Provided records:
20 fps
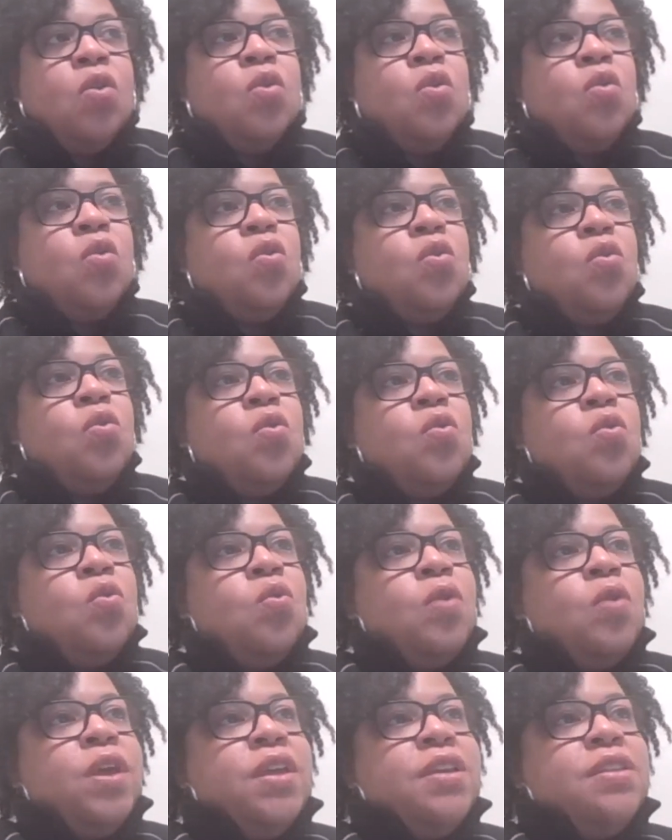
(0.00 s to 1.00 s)

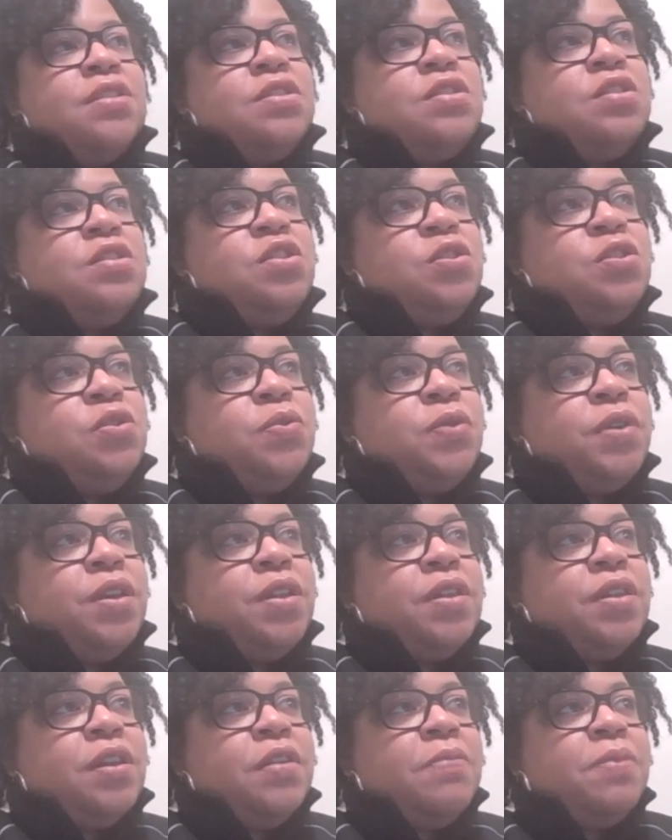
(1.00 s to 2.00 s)
who is
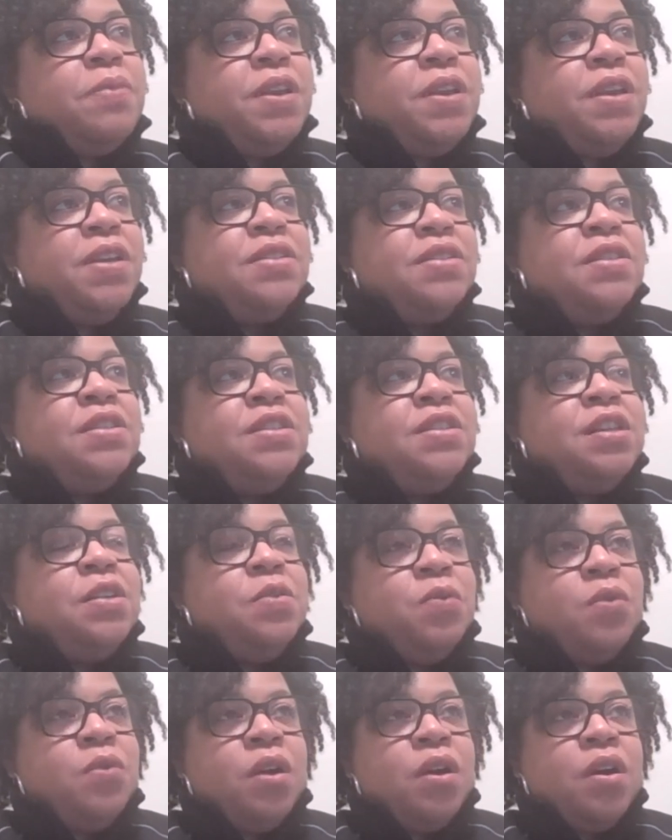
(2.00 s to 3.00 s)
doing their PhD
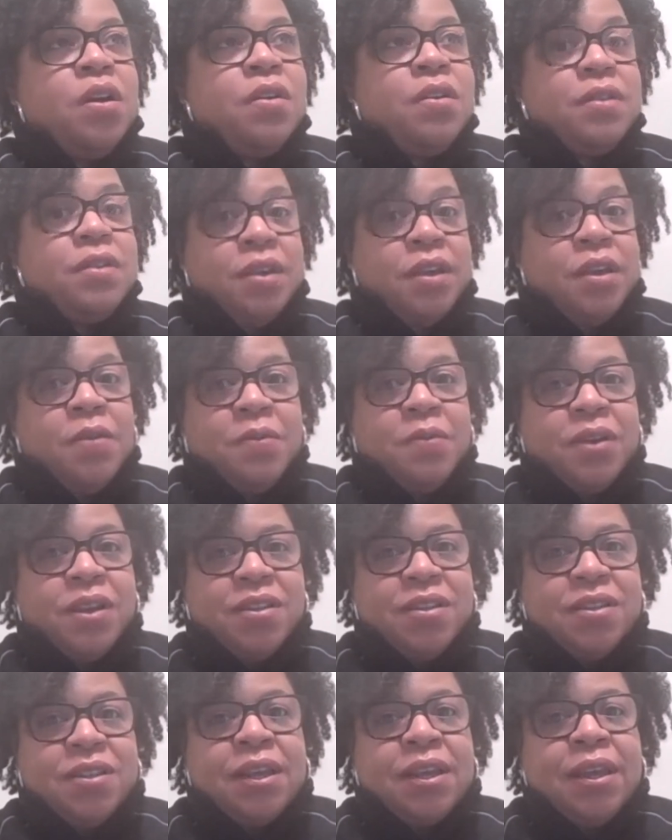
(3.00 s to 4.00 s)
work at Wayne
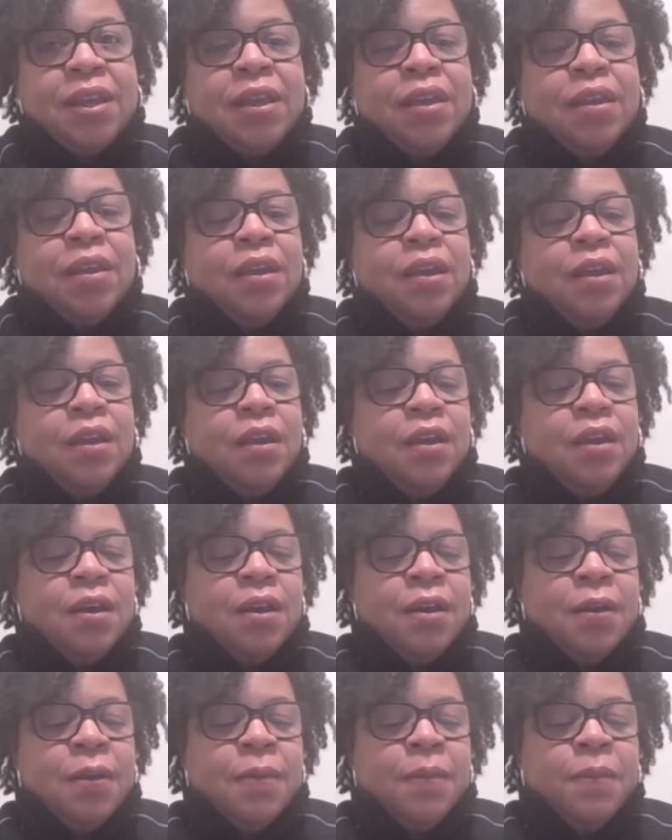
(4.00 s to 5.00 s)
State
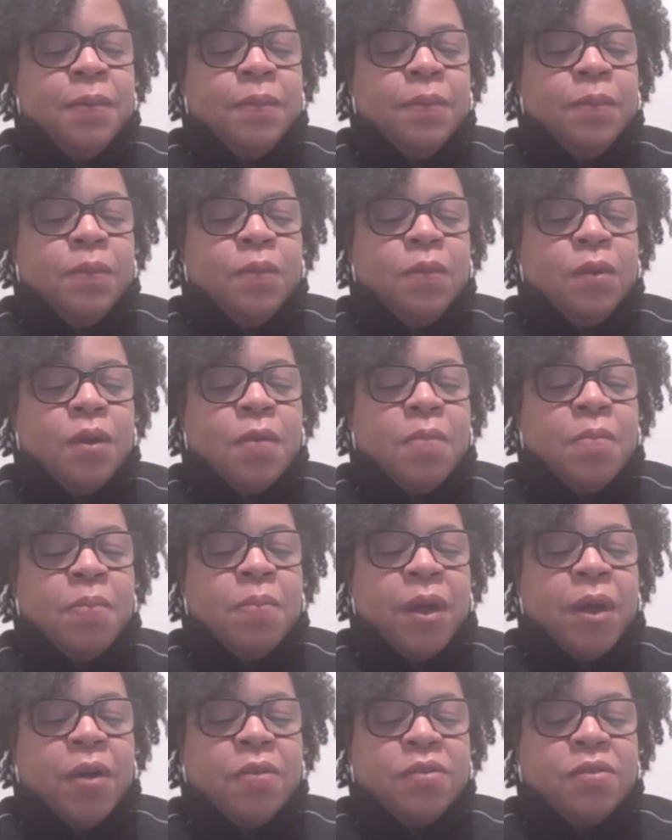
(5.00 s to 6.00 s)
um,
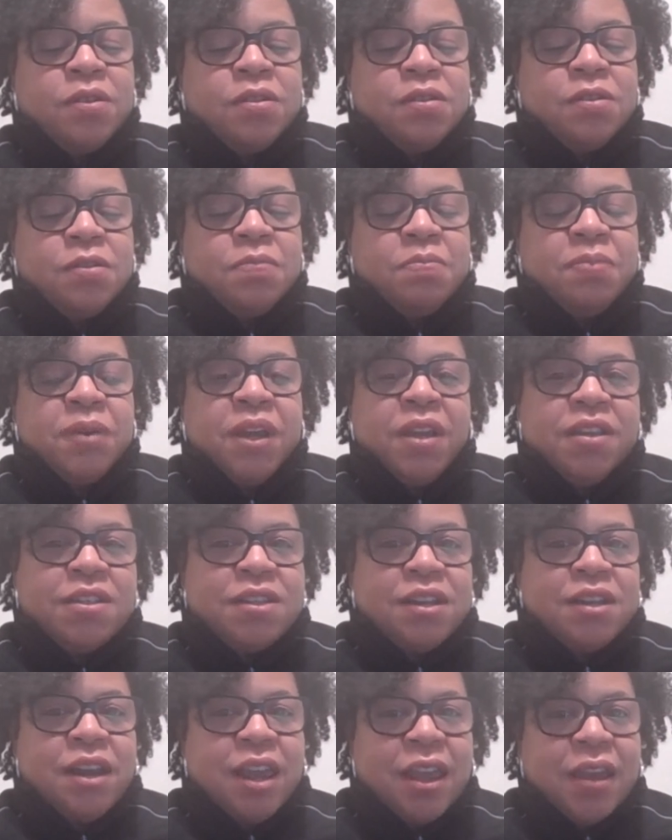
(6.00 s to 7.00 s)
about
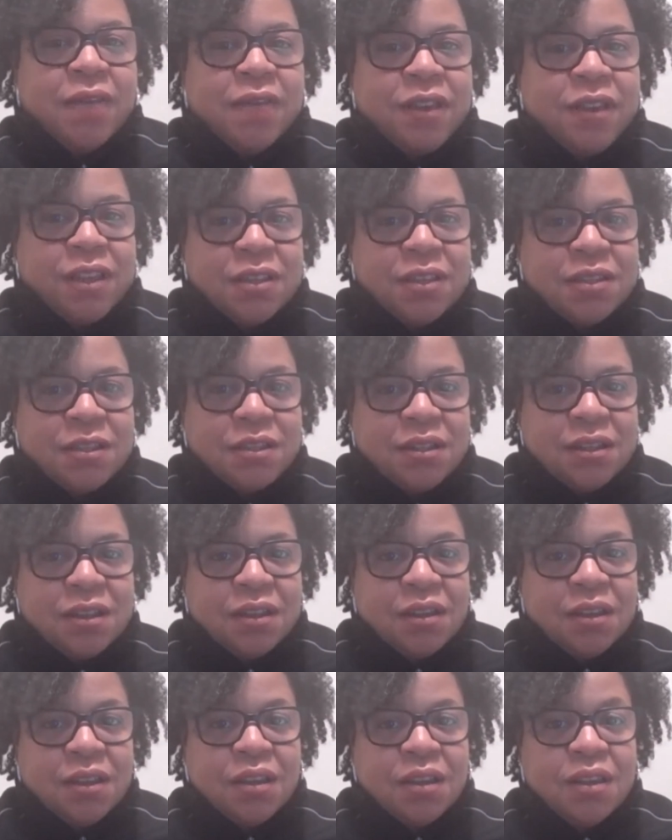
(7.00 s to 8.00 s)
patient
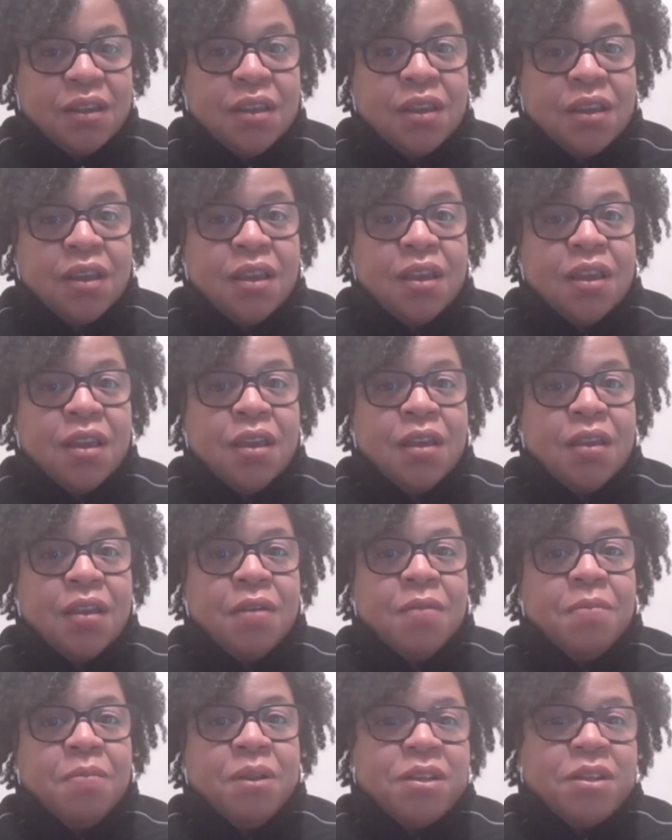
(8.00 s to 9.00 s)
advocacy.
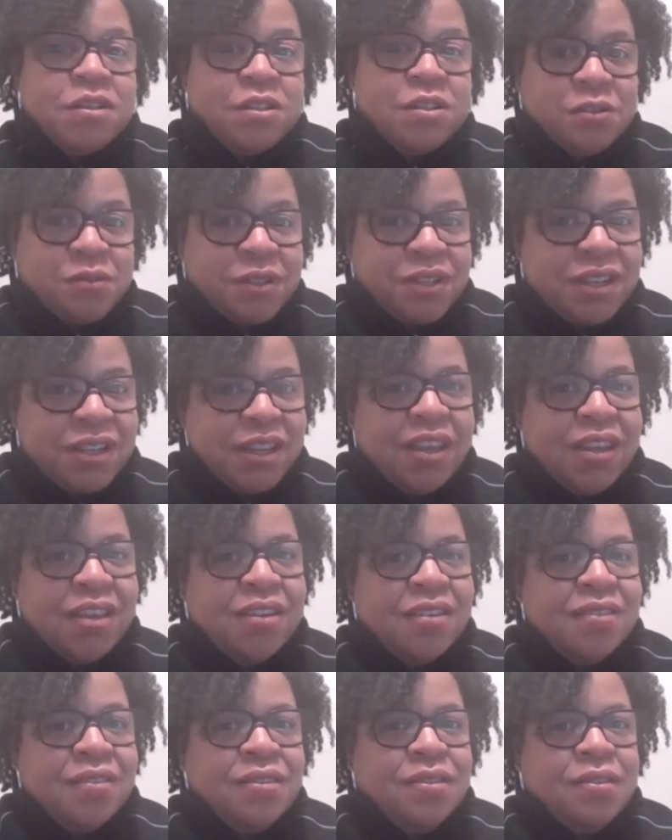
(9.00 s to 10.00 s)
But they're doing it
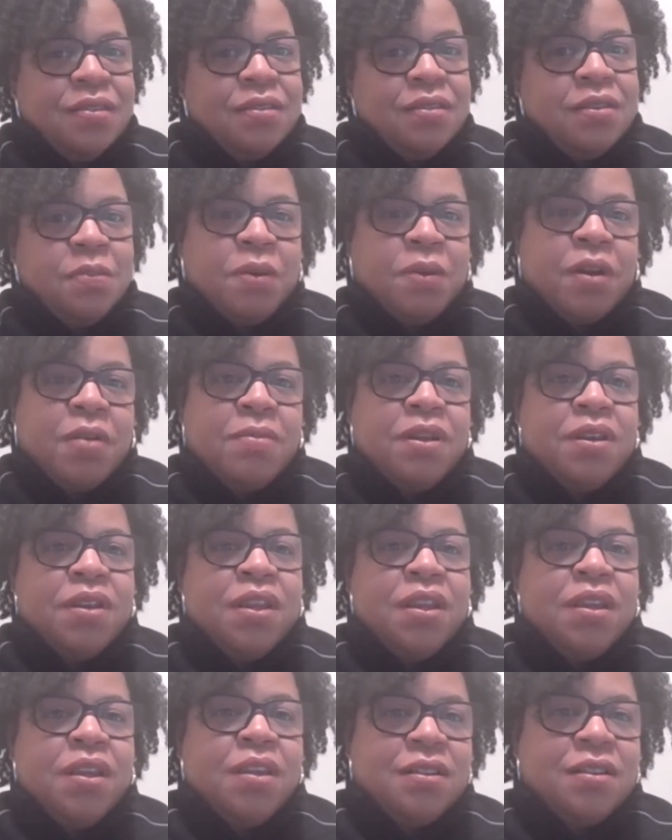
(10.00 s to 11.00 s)
in the Department
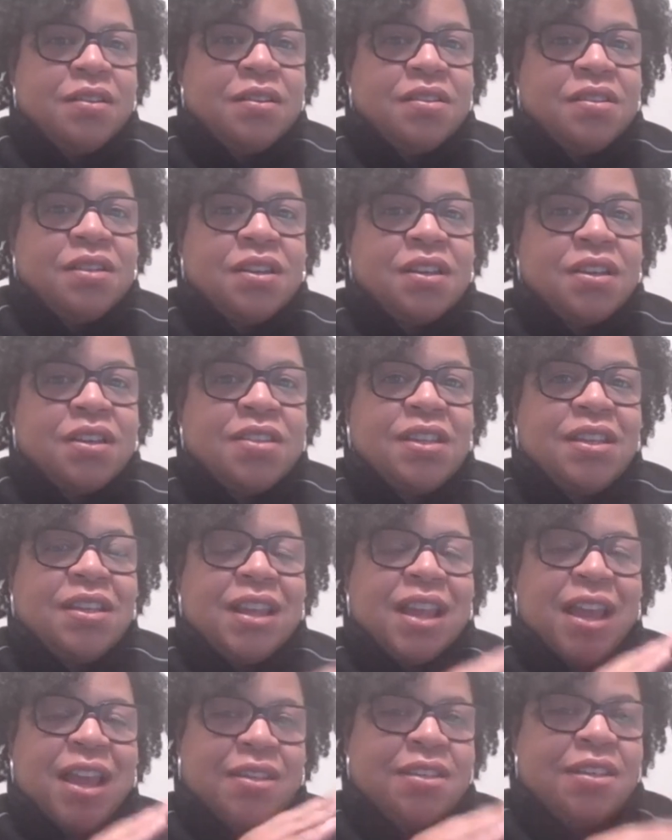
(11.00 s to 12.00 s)
of English because it
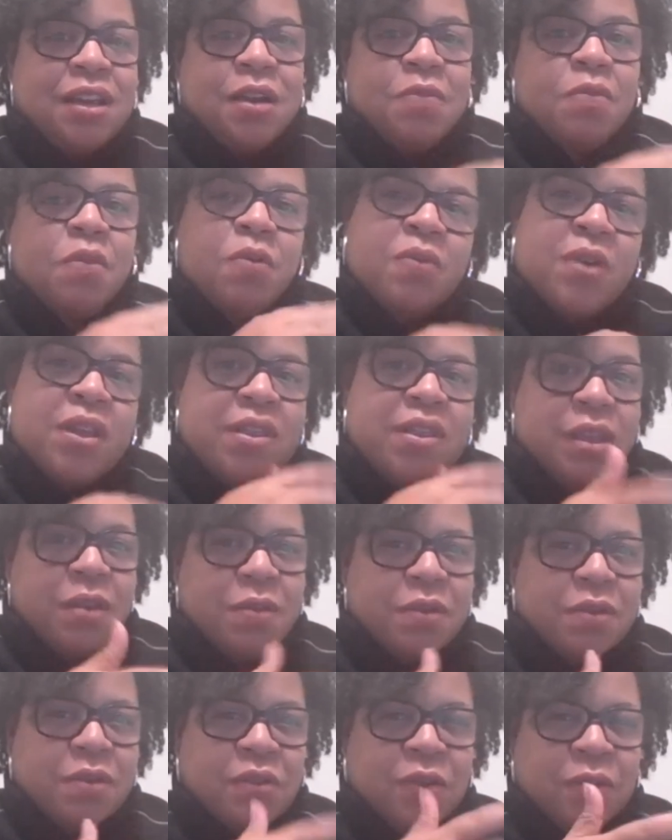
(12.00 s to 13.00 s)
lined up with what they
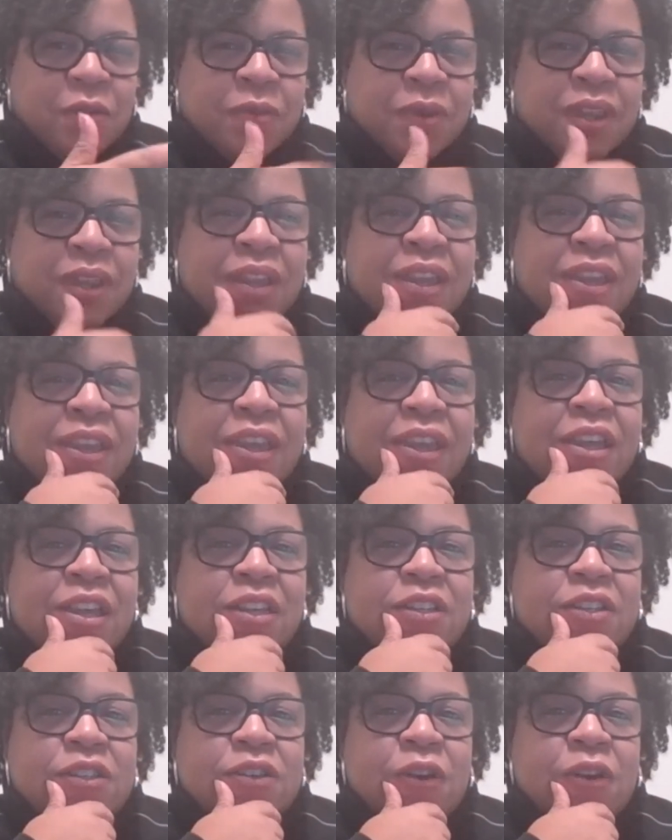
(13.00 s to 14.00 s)
were doing.
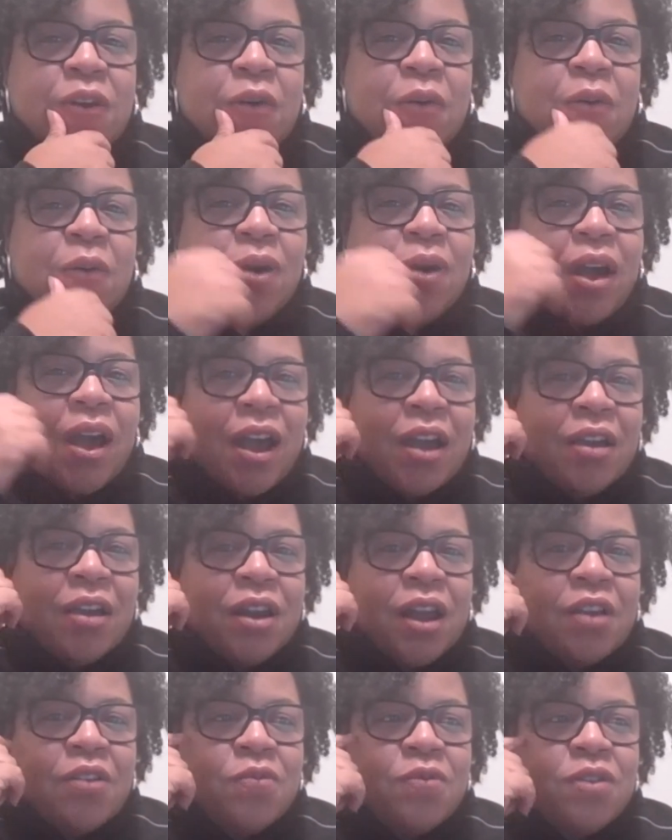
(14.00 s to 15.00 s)
So I,
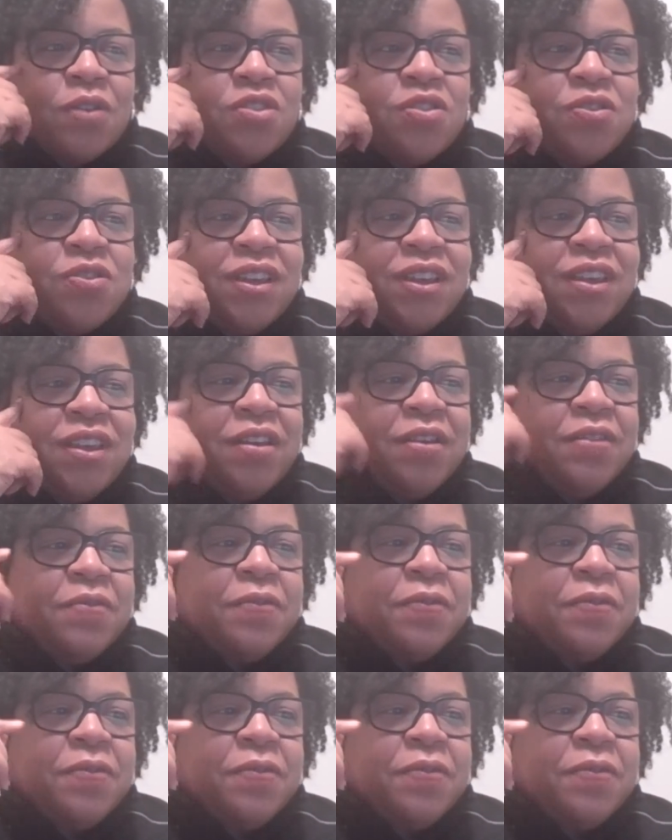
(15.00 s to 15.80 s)
I don't want you to get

Assignment: Write out exactly, and nothing more than, the lines of the entries above from the line containing "(1.00 s to 2.00 s)" through the final line; omit any pictures.

Answer space:
(1.00 s to 2.00 s)
who is
(2.00 s to 3.00 s)
doing their PhD
(3.00 s to 4.00 s)
work at Wayne
(4.00 s to 5.00 s)
State
(5.00 s to 6.00 s)
um,
(6.00 s to 7.00 s)
about
(7.00 s to 8.00 s)
patient
(8.00 s to 9.00 s)
advocacy.
(9.00 s to 10.00 s)
But they're doing it
(10.00 s to 11.00 s)
in the Department
(11.00 s to 12.00 s)
of English because it
(12.00 s to 13.00 s)
lined up with what they
(13.00 s to 14.00 s)
were doing.
(14.00 s to 15.00 s)
So I,
(15.00 s to 15.80 s)
I don't want you to get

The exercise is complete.